Combined VEGF/PD-L1 Inhibition Displays Frontline Efficacy in ES-SCLC

According to the primary objective analysis, 77.4% of patients had died after a median follow-up time of 23.4 months, including 36 due to disease progression, 4 due to toxicity, and 1 due to massive blood loss.

The combination of atezolizumab (Tecentriq), bevacizumab (Avastin), carboplatin, and etoposide elicited frontline efficacy in patients with extensive-stage small cell lung cancer (ES-SCLC), meeting the primary end point of 1-year overall survival (OS) in the single-arm phase 2 GOIRC-01-2019 CeLEBrATE study (NCT04730999), the findings of which were published in the Journal for ImmunoTherapy of Cancer.1

According to the primary objective analysis, 77.4% (n = 41/53) of patients had died after a median follow-up time of 23.4 months (95% CI, 21.1-26.0), including 36 due to disease progression, 4 due to toxicity, and 1 due to massive blood loss. Additionally, the 1-year OS rate in those who received study treatment was 61.8% (90% CI, 50.7%-72.8%; P = .04), with a median OS of 12.9 months (95% CI, 11.6-17.5).

Additional efficacy data showed that among response-evaluable patients (n = 48), the objective response rate (ORR) was 83.3% (95% CI, 69.8%-92.5%), with 40 patients attaining a partial response, 4 attaining stable disease, and 4 experiencing progressive disease as the best response. The median duration of response was 4.2 months (95% CI, 4.0-5.8). Additionally, a median progression-free survival (PFS) of 6.2 months (95% CI, 5.4-6.6) was observed after 43 patients experienced progressive disease, and 7 had died without radiological evidence of disease progression.

“The combination of bevacizumab, atezolizumab, carboplatin, and etoposide is feasible and active in the first-line treatment of patients with ES-SCLC,” lead investigator Giuseppe Lamberti, MD, PhD, assistant professor of the Department of Experimental, Diagnostic and Specialty Medicine Dimes at the University of Bologna, wrote in the publication with study coinvestigators. “Though toxicity must be carefully managed through adequate patient selection and proper use of G-CSF prophylaxis, data from the [phase 2] CeLEBraTE study suggest that the combined inhibition of angiogenesis and immune checkpoints may be effective in a challenging disease setting such as ES-SCLC.”

Those enrolled in the phase 2 study received an induction phase of treatment consisting of carboplatin at an area under the curve of 5 ml/min on day 1, 100 mg/m2 of etoposide on days 1 to 3, 7.5 mg/kg of bevacizumab on day 1, and 1200 mg of atezolizumab on day 1 of 21-day cycles for 4 to 6 cycles. Additionally, patients received 7.5 mg/kg of bevacizumab and 1200 mg of atezolizumab on day 1 of 21-day cycles for a maximum of 18 cycles as maintenance therapy.

Among patients treated with the investigational regimen (n = 53), 54.7% were male, the median age was 65 years (range, 46-79), and 49.1% were former smokers. A total of 58.5% of patients had an ECOG performance score of 0; 18.9%, 24.5%, and 22.6% had brain, liver, and bone metastases, respectively; and the median sum of the diameter of target lesions was 118 mm (range, 17-240). The median number of induction cycles completed was 4 (range, 1-6), with 58.5% completing 4 cycles, and an additional 28.3% completing more than 4.

Among this patient group, 86.8% started maintenance therapy, with a median of 5.5 cycles (range, 1-37) completed for those who were treated. The median number of total treatment cycles completed was 9 (range, 1-41). A total of 32.1% of patients received treatment beyond progressive disease for a median of 2 cycles (range, 1-10).

The primary end point was 1-year OS rate. Secondary end points included ORR, PFS, and safety.
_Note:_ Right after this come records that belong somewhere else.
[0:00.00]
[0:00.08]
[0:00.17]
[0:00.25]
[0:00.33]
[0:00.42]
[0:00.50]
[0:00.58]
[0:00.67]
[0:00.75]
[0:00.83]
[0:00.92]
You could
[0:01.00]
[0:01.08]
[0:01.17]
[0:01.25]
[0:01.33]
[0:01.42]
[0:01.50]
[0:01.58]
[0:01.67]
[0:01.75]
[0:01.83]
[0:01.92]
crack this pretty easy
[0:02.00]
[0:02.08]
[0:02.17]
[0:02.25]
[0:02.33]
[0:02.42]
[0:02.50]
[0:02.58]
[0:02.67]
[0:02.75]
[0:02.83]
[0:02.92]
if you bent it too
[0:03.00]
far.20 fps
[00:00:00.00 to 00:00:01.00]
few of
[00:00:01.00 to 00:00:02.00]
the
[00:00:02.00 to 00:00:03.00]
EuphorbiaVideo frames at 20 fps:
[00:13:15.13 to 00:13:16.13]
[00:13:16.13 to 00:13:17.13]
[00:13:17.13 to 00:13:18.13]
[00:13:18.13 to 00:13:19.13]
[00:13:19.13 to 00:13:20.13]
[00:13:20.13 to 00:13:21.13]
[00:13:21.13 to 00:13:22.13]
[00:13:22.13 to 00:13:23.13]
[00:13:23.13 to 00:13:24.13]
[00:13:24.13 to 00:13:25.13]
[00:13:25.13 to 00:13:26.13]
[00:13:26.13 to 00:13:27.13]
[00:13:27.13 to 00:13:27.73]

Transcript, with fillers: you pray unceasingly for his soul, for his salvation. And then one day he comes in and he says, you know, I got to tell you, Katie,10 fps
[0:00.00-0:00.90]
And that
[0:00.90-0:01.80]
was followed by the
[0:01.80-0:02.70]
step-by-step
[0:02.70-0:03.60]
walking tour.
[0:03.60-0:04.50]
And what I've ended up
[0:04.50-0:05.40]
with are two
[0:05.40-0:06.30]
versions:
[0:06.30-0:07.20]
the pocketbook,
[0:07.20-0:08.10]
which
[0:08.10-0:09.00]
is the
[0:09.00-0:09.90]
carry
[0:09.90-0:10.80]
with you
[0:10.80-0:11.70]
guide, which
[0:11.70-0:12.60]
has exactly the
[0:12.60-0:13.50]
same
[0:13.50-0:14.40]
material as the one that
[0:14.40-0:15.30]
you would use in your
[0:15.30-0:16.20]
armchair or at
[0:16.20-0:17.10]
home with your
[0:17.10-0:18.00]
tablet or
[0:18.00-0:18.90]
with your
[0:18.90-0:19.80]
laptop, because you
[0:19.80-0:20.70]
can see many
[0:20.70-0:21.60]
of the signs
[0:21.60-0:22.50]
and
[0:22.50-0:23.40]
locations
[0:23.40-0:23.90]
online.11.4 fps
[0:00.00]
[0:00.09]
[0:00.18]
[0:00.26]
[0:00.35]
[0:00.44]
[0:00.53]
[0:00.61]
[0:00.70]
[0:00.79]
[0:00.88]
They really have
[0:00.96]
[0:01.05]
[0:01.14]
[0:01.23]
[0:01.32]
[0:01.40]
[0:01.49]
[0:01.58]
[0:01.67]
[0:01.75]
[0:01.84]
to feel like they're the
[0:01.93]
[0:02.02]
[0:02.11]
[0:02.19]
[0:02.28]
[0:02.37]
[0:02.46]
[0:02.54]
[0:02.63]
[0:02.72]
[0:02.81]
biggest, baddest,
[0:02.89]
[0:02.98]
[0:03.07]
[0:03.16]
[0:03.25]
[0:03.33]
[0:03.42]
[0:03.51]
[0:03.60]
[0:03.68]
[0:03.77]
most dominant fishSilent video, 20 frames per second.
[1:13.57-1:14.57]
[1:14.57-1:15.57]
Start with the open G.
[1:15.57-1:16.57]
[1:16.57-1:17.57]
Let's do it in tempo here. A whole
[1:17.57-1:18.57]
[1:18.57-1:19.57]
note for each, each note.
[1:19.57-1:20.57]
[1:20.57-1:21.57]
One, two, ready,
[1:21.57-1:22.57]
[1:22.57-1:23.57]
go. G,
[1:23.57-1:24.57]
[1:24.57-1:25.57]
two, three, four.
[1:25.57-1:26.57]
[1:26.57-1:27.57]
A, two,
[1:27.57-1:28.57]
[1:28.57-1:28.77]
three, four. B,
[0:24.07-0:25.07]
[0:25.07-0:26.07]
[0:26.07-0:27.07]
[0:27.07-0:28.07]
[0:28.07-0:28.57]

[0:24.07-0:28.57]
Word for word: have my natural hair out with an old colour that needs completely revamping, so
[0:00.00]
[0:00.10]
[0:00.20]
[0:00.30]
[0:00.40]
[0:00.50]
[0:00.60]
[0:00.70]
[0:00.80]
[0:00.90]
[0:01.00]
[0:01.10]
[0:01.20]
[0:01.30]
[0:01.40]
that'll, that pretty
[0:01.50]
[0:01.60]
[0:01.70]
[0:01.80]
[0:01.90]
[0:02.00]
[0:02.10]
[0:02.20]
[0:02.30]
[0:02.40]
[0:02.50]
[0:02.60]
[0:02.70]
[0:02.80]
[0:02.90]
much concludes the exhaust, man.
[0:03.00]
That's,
Among patients who were treated (n = 53), 49 discontinued study treatment: 38 due to progressive disease, 5 due to death without radiological progression, 2 due to patient refusal, and 4 due to other reasons. Grade 3 to 4 adverse effects (AEs) occurred in 64.2% of patients, including 56.6% of patients who experienced grade 3 or 4 hematologic AEs. The most common grade 3 or 4 hematological AEs included neutropenia (52.8%), anemia (7.6%), leukopenia, thrombocytopenia, and febrile neutropenia (5.7% each).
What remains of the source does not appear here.